**PROBLEM DESCRIPTION:**
Output exactly the lines that run from the start of the records to the line with "[0:01.80-0:02.70]", counting both ends, and skip the pictures.

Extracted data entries
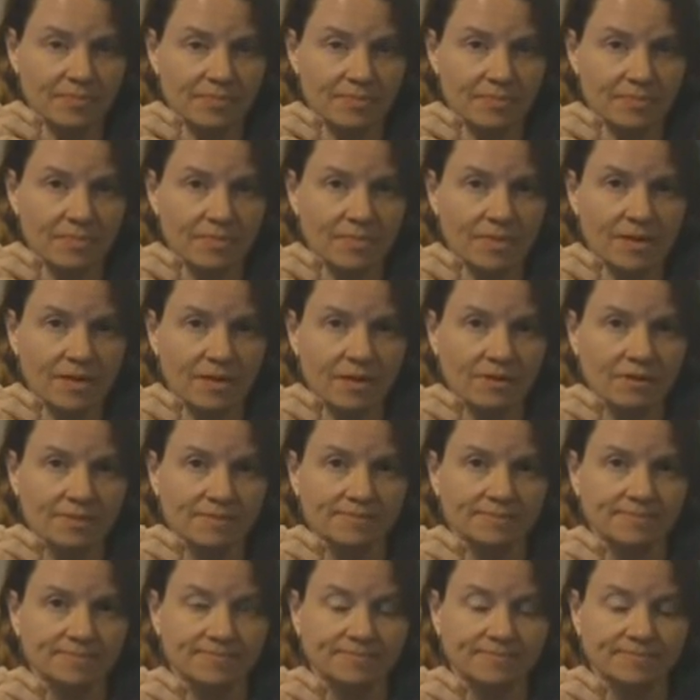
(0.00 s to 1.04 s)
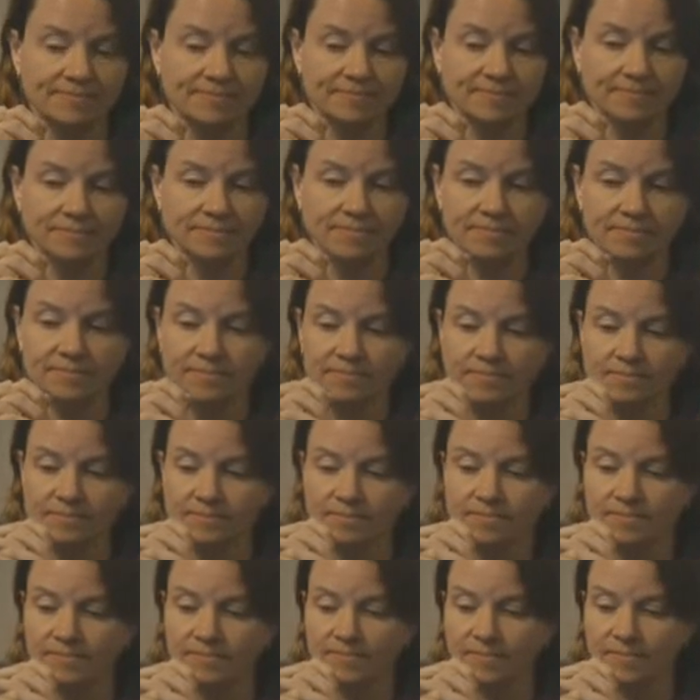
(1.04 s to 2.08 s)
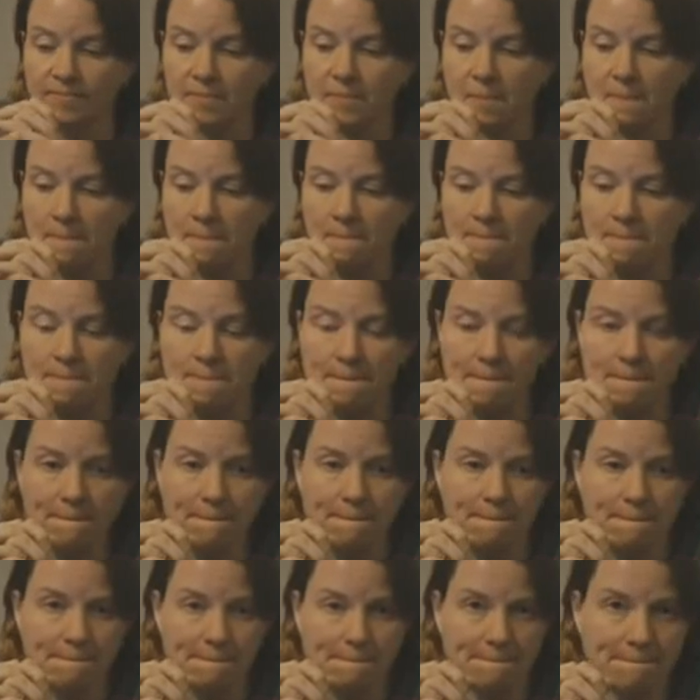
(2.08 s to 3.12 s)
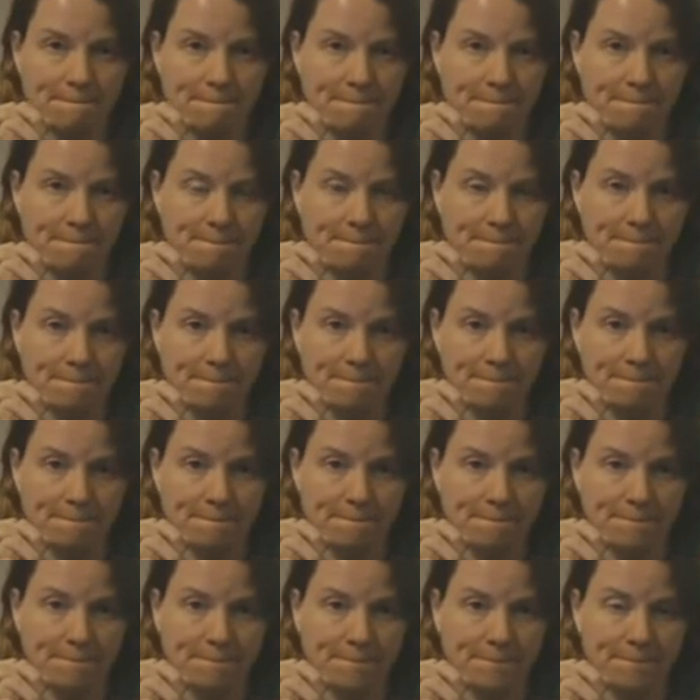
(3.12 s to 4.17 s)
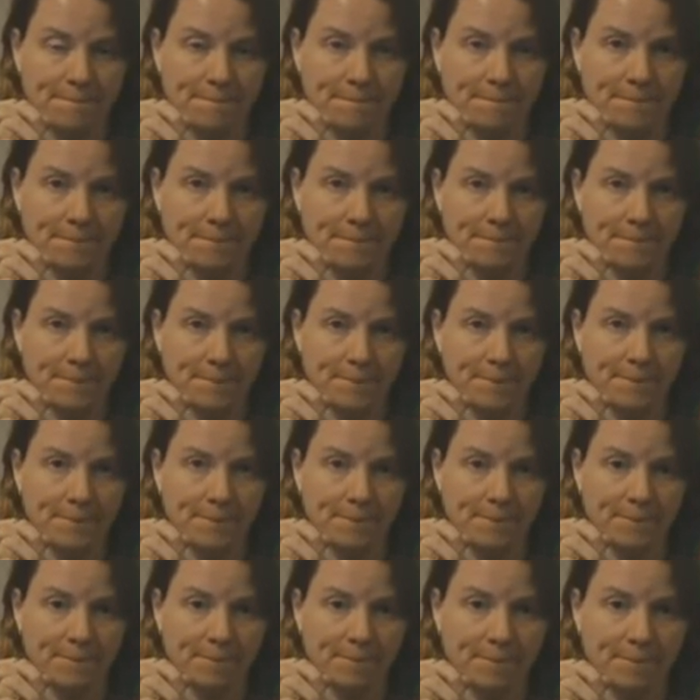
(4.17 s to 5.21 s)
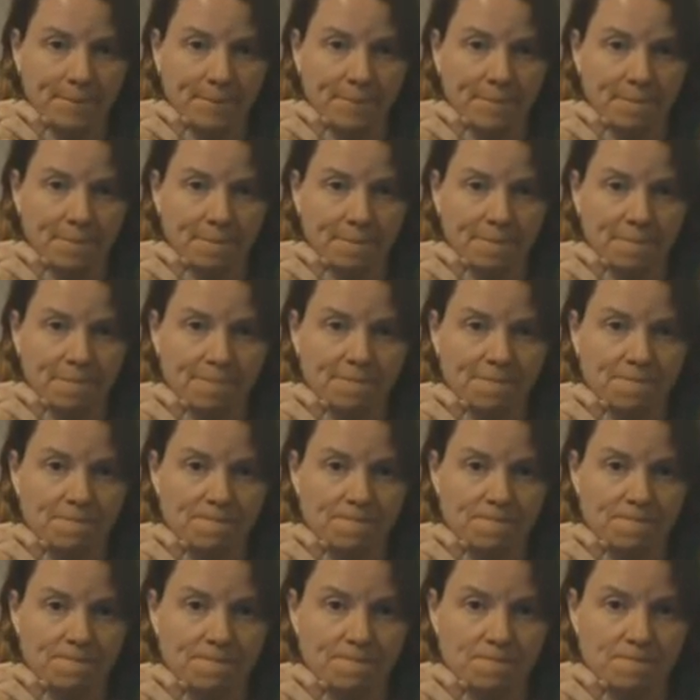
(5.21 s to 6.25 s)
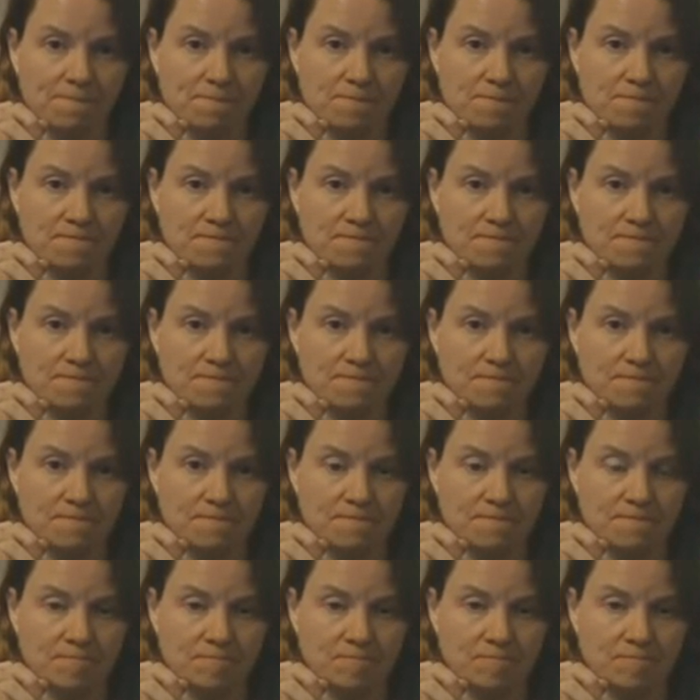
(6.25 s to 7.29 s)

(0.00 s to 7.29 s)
(silent)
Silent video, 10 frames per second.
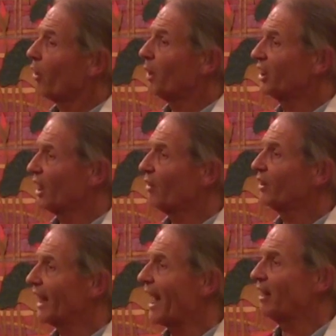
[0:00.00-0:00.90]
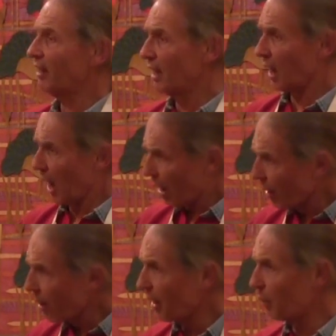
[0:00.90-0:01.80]
of myself as anything
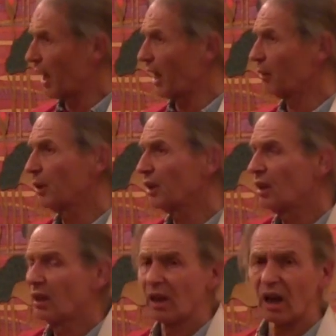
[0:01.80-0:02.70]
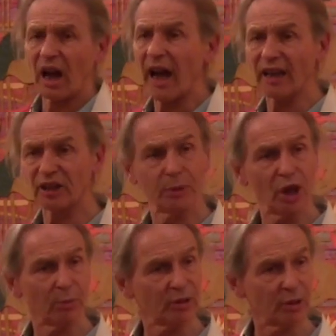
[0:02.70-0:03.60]
other than a man, but I had to be
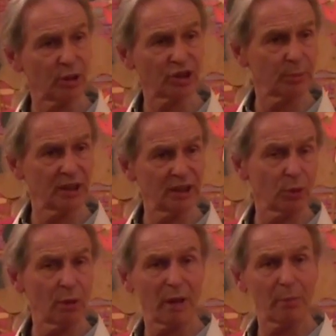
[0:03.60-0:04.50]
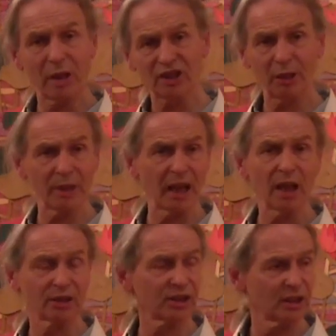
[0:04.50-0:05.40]
open to the possibility, well, maybe I was something
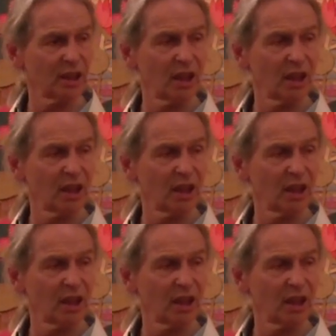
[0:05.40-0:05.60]
else.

**RESPONSE TO THIS TASK:**
(0.00 s to 1.04 s)
(1.04 s to 2.08 s)
(2.08 s to 3.12 s)
(3.12 s to 4.17 s)
(4.17 s to 5.21 s)
(5.21 s to 6.25 s)
(6.25 s to 7.29 s)

(0.00 s to 7.29 s)
(silent)
Silent video, 10 frames per second.
[0:00.00-0:00.90]
[0:00.90-0:01.80]
of myself as anything
[0:01.80-0:02.70]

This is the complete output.